> [About this exercise]: After locating the line that holds "[0:00.50-0:01.00]", copy that line and all that follow it word for word through the end of the data, with no pictures.

> [Material provided]:
────────────────────────────────────────

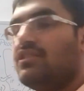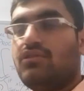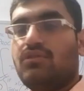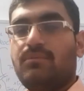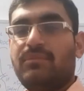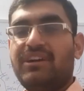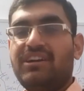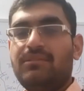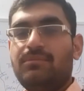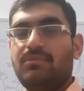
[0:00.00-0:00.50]

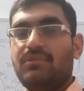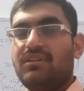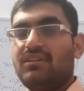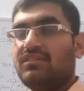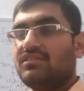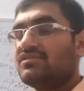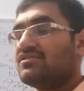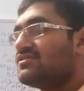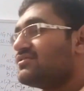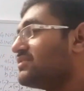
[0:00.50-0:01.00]
comment
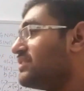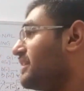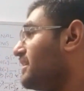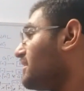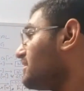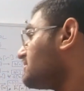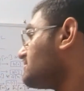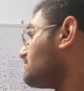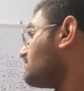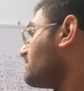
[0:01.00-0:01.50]
box.
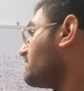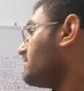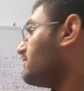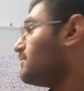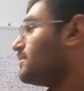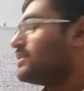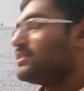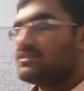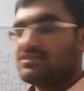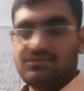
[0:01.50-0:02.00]
Thanks very
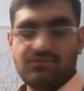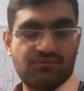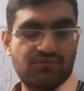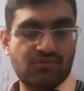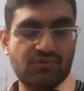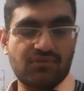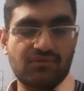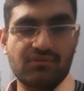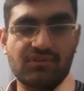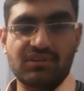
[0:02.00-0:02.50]
much
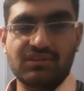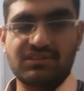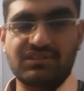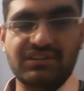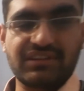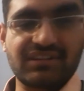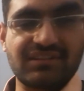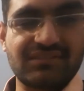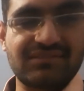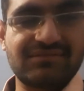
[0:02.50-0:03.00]
for
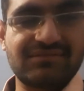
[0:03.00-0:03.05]
watching.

────────────────────────────────────────

> [Written solution]:
[0:00.50-0:01.00]
comment
[0:01.00-0:01.50]
box.
[0:01.50-0:02.00]
Thanks very
[0:02.00-0:02.50]
much
[0:02.50-0:03.00]
for
[0:03.00-0:03.05]
watching.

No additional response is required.